- _Exercise details_:
The finished copy must match the records exactly, except that it contains no pictures.

Collected data
=== Begin Enclosure ===

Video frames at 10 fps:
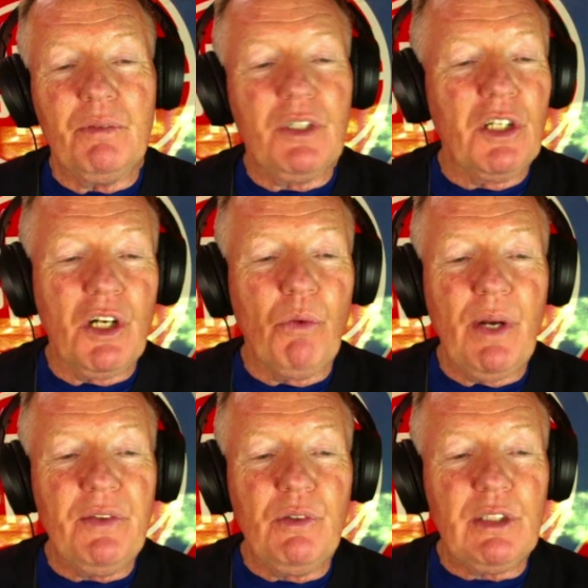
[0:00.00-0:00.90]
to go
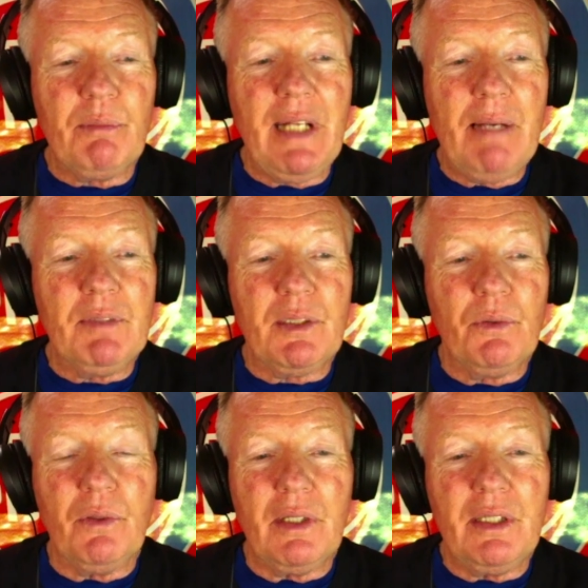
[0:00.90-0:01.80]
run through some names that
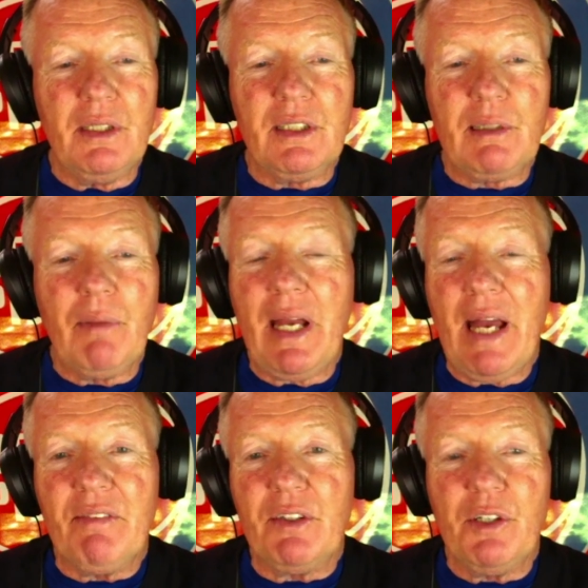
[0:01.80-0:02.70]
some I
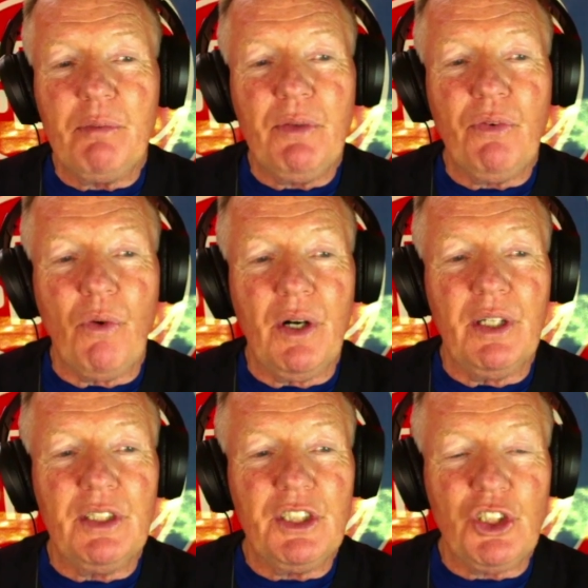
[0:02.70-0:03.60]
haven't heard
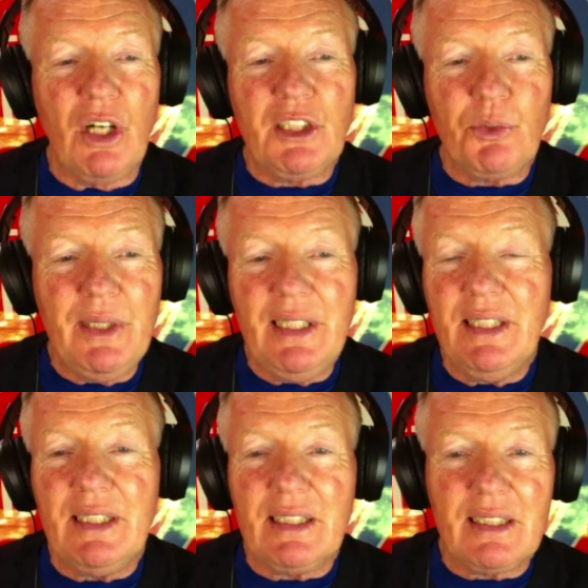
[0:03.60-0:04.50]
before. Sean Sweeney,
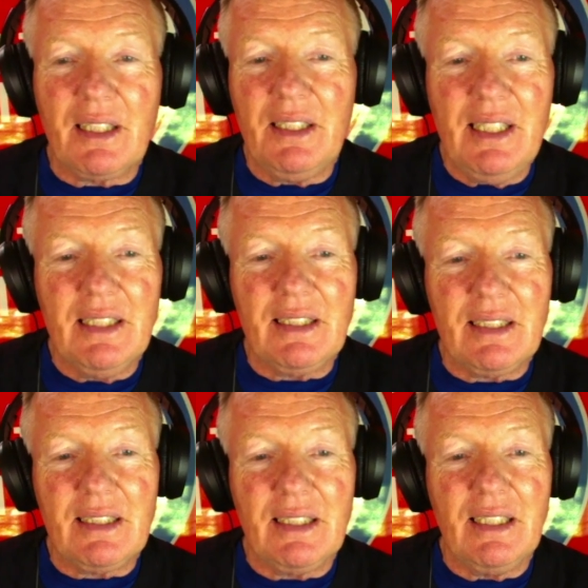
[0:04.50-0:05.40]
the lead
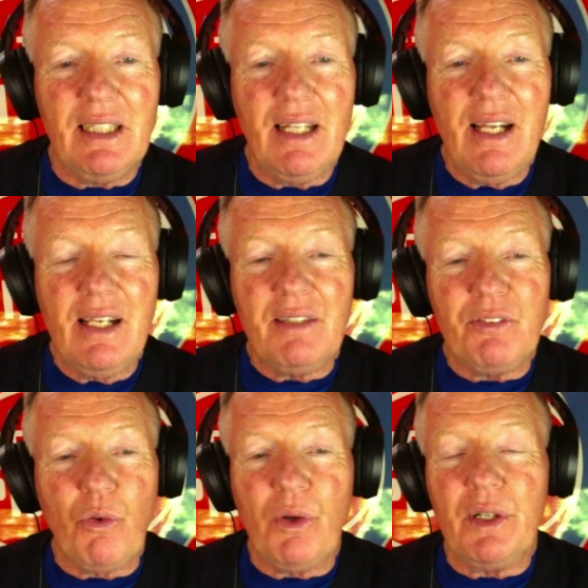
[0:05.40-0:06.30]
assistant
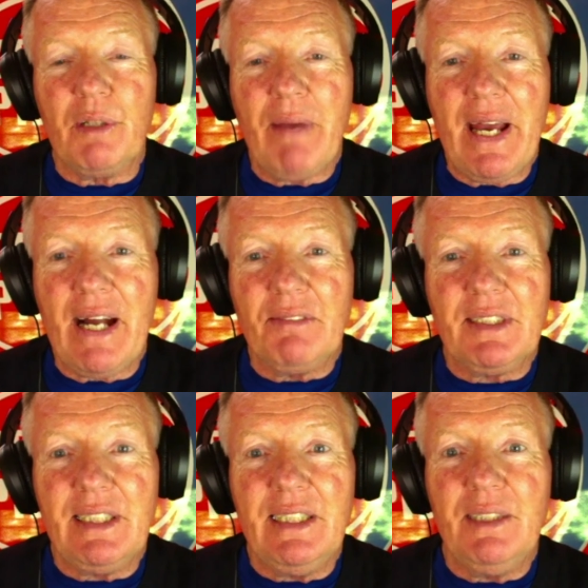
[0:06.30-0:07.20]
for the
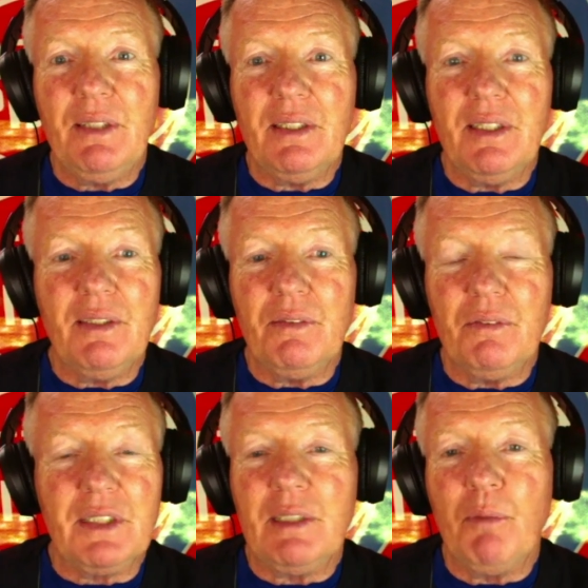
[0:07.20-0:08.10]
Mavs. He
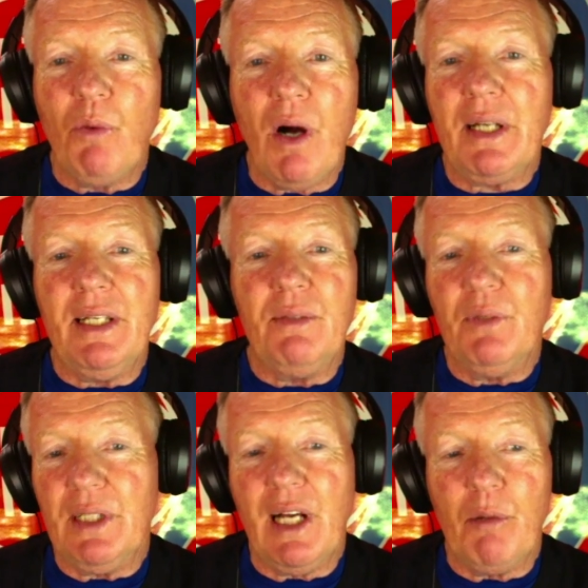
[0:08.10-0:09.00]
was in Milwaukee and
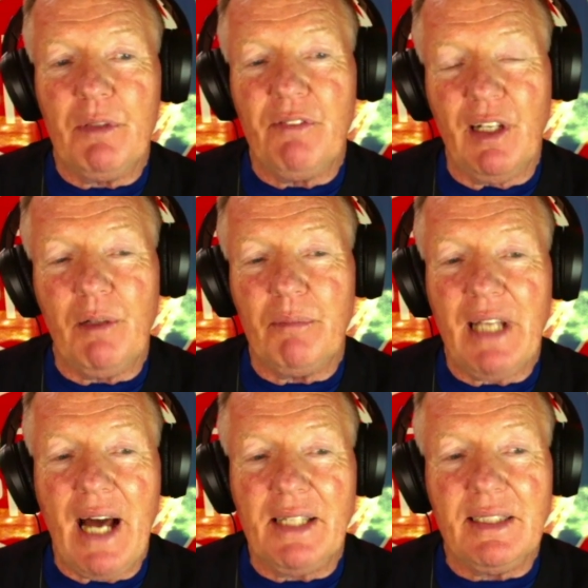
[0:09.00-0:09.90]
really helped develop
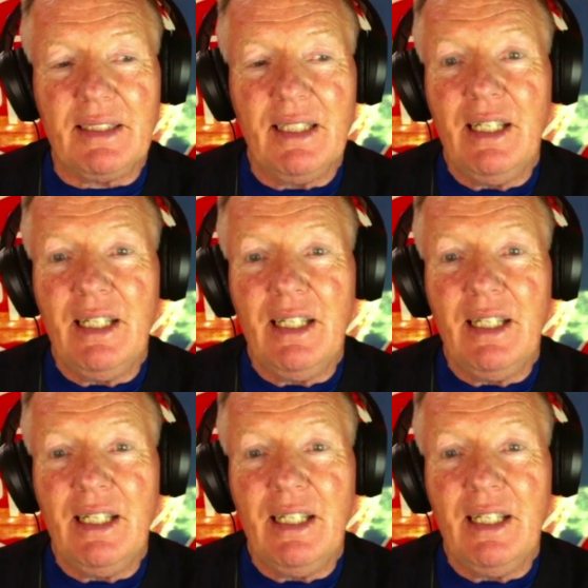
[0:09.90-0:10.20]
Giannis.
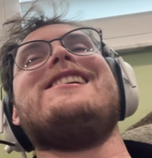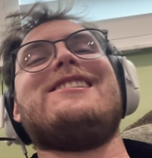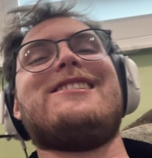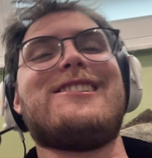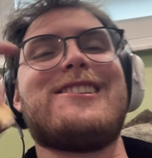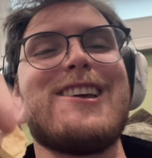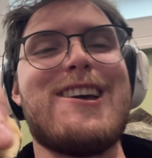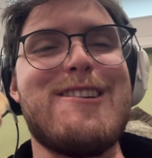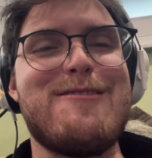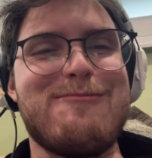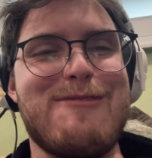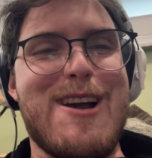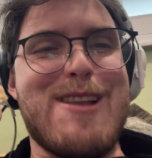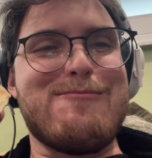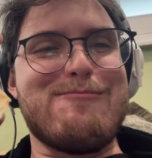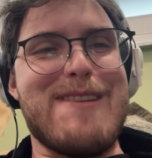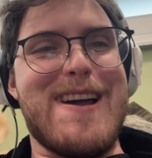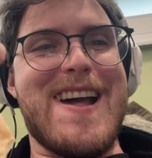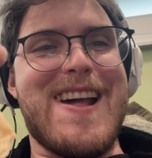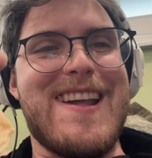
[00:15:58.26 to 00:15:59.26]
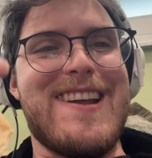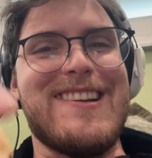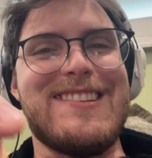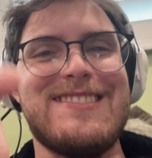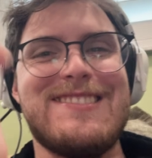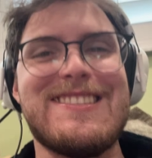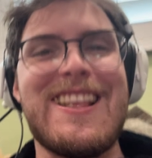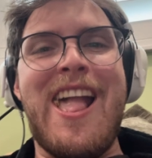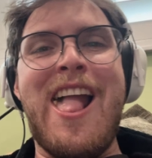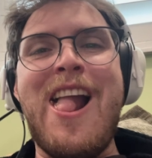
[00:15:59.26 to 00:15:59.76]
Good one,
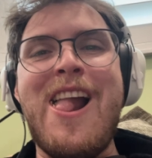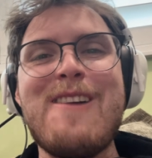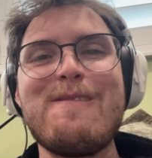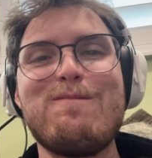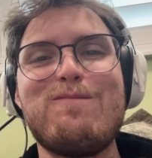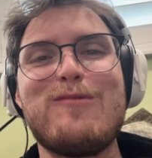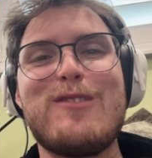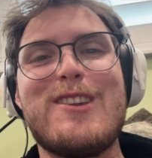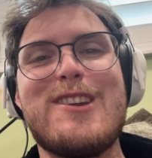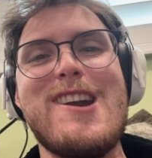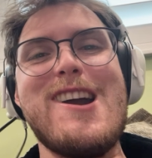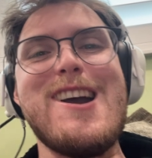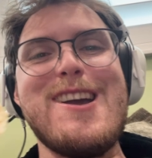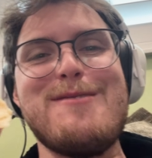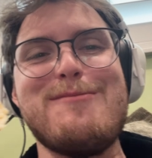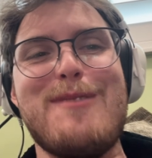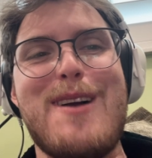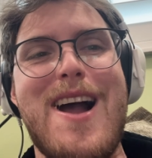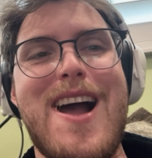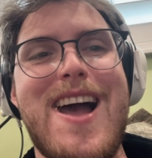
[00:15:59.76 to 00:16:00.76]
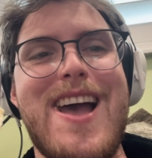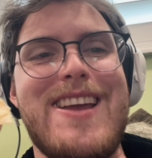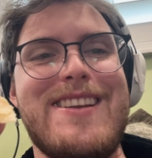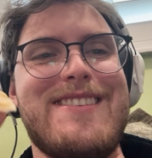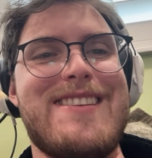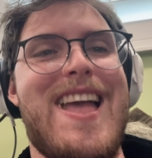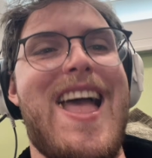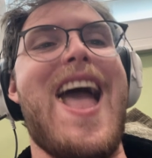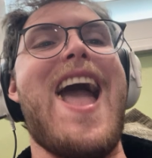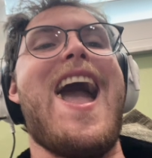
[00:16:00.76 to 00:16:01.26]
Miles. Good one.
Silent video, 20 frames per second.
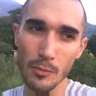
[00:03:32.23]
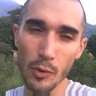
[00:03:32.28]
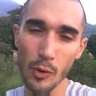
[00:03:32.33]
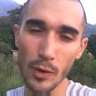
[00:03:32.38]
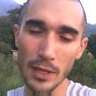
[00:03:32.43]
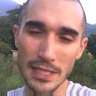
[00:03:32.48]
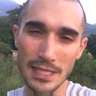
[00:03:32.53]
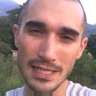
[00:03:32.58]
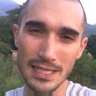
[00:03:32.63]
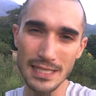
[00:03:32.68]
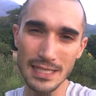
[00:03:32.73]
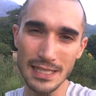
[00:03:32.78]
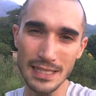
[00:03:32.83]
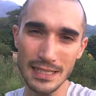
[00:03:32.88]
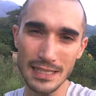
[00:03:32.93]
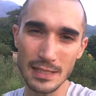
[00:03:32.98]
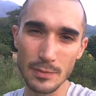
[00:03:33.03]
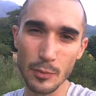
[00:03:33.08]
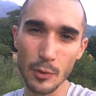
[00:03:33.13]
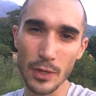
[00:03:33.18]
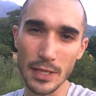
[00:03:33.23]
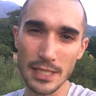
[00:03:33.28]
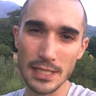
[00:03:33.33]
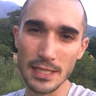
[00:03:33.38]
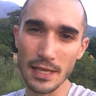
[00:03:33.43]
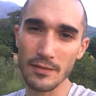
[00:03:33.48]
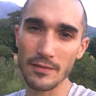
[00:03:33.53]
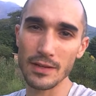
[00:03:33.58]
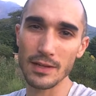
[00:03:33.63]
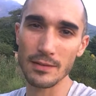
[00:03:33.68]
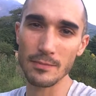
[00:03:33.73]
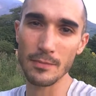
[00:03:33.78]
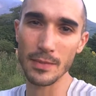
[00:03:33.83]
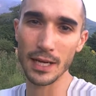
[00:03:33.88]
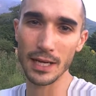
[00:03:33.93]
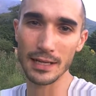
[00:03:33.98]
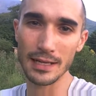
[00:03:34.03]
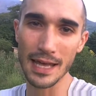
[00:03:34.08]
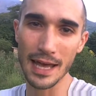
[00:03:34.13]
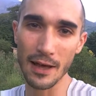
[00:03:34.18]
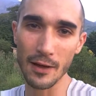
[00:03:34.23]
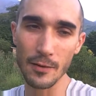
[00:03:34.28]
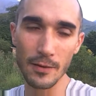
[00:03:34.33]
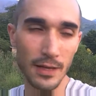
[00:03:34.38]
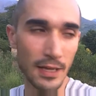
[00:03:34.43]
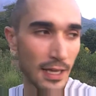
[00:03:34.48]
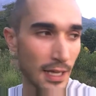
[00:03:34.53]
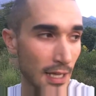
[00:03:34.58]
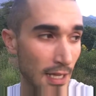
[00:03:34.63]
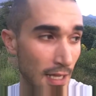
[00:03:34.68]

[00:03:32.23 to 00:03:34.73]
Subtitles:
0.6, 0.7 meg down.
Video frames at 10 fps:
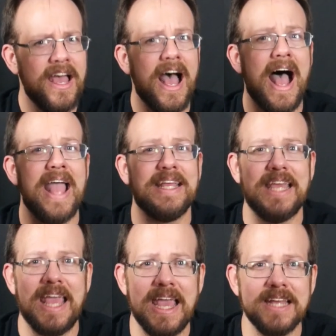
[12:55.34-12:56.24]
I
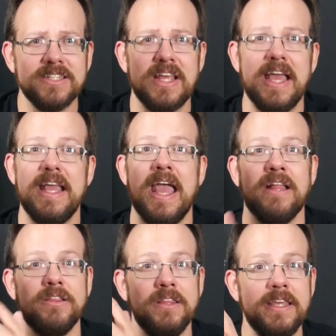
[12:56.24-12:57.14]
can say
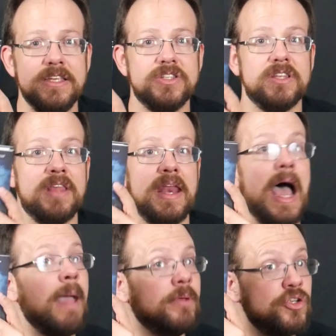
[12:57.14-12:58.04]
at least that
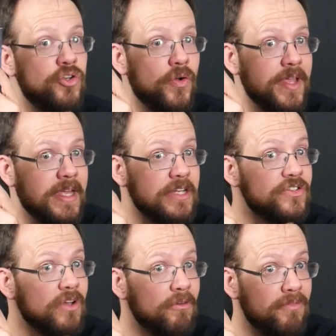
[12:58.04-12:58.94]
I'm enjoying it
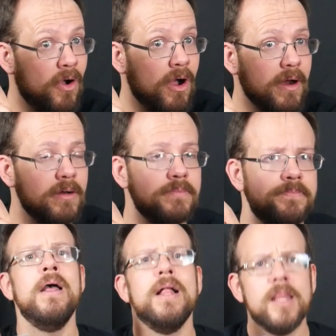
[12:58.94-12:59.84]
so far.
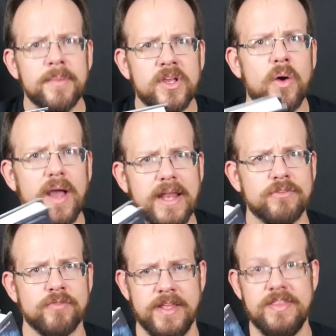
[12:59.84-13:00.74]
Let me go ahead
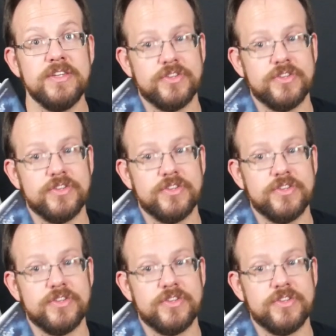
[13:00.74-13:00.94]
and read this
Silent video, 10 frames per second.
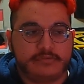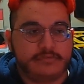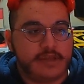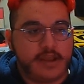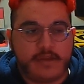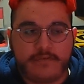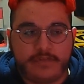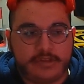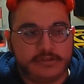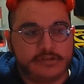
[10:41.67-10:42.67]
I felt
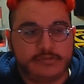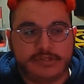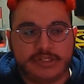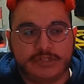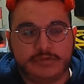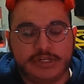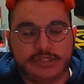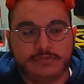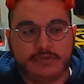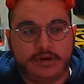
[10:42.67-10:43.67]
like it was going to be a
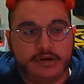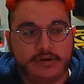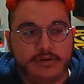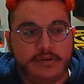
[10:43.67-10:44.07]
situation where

=== End Enclosure ===

- _Your response_:
Video frames at 10 fps:
[0:00.00-0:00.90]
to go
[0:00.90-0:01.80]
run through some names that
[0:01.80-0:02.70]
some I
[0:02.70-0:03.60]
haven't heard
[0:03.60-0:04.50]
before. Sean Sweeney,
[0:04.50-0:05.40]
the lead
[0:05.40-0:06.30]
assistant
[0:06.30-0:07.20]
for the
[0:07.20-0:08.10]
Mavs. He
[0:08.10-0:09.00]
was in Milwaukee and
[0:09.00-0:09.90]
really helped develop
[0:09.90-0:10.20]
Giannis.
[00:15:58.26 to 00:15:59.26]
[00:15:59.26 to 00:15:59.76]
Good one,
[00:15:59.76 to 00:16:00.76]
[00:16:00.76 to 00:16:01.26]
Miles. Good one.
Silent video, 20 frames per second.
[00:03:32.23]
[00:03:32.28]
[00:03:32.33]
[00:03:32.38]
[00:03:32.43]
[00:03:32.48]
[00:03:32.53]
[00:03:32.58]
[00:03:32.63]
[00:03:32.68]
[00:03:32.73]
[00:03:32.78]
[00:03:32.83]
[00:03:32.88]
[00:03:32.93]
[00:03:32.98]
[00:03:33.03]
[00:03:33.08]
[00:03:33.13]
[00:03:33.18]
[00:03:33.23]
[00:03:33.28]
[00:03:33.33]
[00:03:33.38]
[00:03:33.43]
[00:03:33.48]
[00:03:33.53]
[00:03:33.58]
[00:03:33.63]
[00:03:33.68]
[00:03:33.73]
[00:03:33.78]
[00:03:33.83]
[00:03:33.88]
[00:03:33.93]
[00:03:33.98]
[00:03:34.03]
[00:03:34.08]
[00:03:34.13]
[00:03:34.18]
[00:03:34.23]
[00:03:34.28]
[00:03:34.33]
[00:03:34.38]
[00:03:34.43]
[00:03:34.48]
[00:03:34.53]
[00:03:34.58]
[00:03:34.63]
[00:03:34.68]

[00:03:32.23 to 00:03:34.73]
Subtitles:
0.6, 0.7 meg down.
Video frames at 10 fps:
[12:55.34-12:56.24]
I
[12:56.24-12:57.14]
can say
[12:57.14-12:58.04]
at least that
[12:58.04-12:58.94]
I'm enjoying it
[12:58.94-12:59.84]
so far.
[12:59.84-13:00.74]
Let me go ahead
[13:00.74-13:00.94]
and read this
Silent video, 10 frames per second.
[10:41.67-10:42.67]
I felt
[10:42.67-10:43.67]
like it was going to be a
[10:43.67-10:44.07]
situation where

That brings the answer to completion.